## Work request
Go through the entries below. Copy each line in which "Transcript" appears.

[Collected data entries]
━━━━━━━━
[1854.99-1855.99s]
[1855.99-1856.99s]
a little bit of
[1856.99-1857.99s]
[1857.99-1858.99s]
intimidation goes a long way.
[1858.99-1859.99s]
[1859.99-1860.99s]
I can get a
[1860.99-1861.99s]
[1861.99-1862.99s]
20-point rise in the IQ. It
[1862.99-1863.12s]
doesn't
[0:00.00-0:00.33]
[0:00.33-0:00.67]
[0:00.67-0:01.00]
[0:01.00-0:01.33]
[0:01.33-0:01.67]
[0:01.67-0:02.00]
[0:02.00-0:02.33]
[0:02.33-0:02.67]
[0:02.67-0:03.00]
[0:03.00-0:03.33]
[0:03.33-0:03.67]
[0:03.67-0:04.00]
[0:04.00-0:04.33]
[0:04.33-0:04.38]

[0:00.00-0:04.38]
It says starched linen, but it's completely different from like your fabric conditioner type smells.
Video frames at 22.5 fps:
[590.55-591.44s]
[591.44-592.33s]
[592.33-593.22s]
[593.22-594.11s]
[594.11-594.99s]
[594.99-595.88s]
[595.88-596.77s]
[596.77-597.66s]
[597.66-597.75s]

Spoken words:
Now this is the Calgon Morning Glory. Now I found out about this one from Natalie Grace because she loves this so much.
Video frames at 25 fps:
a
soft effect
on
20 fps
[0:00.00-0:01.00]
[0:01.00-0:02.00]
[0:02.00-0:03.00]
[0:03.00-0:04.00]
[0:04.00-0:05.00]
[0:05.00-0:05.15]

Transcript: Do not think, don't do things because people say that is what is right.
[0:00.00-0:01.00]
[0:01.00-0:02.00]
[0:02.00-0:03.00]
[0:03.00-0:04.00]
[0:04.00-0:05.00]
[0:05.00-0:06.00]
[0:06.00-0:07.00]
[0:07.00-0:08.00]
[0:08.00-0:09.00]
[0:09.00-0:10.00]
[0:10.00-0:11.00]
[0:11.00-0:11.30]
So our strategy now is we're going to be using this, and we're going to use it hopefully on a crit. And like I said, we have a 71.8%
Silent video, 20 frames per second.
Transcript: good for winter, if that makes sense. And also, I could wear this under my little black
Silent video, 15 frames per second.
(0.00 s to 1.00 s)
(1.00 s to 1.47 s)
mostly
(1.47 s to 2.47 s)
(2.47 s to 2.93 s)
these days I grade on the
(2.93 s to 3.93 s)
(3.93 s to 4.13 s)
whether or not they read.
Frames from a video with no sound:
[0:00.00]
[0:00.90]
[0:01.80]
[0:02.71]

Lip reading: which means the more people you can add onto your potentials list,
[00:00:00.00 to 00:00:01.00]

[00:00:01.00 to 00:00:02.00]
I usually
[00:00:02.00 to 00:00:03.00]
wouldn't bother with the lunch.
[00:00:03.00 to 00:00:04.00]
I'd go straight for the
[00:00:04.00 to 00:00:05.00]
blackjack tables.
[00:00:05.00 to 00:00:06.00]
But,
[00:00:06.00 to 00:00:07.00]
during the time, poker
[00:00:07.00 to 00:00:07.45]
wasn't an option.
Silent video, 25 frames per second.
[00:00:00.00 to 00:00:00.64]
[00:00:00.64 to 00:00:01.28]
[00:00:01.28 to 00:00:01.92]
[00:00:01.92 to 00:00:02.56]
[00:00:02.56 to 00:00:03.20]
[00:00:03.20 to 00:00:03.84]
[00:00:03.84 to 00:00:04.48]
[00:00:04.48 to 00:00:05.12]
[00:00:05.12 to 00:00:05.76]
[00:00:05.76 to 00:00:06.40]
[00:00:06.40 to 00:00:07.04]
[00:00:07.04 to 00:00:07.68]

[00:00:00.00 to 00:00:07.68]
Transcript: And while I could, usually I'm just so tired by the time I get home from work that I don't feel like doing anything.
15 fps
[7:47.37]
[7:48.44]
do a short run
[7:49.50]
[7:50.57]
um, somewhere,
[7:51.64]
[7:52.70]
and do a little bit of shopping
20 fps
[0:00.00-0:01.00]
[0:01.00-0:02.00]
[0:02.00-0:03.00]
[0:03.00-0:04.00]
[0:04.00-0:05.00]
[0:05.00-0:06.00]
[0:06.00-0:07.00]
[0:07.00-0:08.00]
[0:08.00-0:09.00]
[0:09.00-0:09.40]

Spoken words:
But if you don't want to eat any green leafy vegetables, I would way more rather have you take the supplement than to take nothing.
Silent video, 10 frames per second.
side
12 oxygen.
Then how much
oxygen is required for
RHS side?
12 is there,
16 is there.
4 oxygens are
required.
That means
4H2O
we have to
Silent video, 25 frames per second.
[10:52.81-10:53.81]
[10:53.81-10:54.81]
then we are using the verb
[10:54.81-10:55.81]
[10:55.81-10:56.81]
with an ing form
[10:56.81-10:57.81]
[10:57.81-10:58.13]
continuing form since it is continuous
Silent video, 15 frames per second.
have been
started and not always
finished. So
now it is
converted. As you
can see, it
━━━━━━━━
## Task result
Transcript: Do not think, don't do things because people say that is what is right.
Transcript: good for winter, if that makes sense. And also, I could wear this under my little black
Transcript: And while I could, usually I'm just so tired by the time I get home from work that I don't feel like doing anything.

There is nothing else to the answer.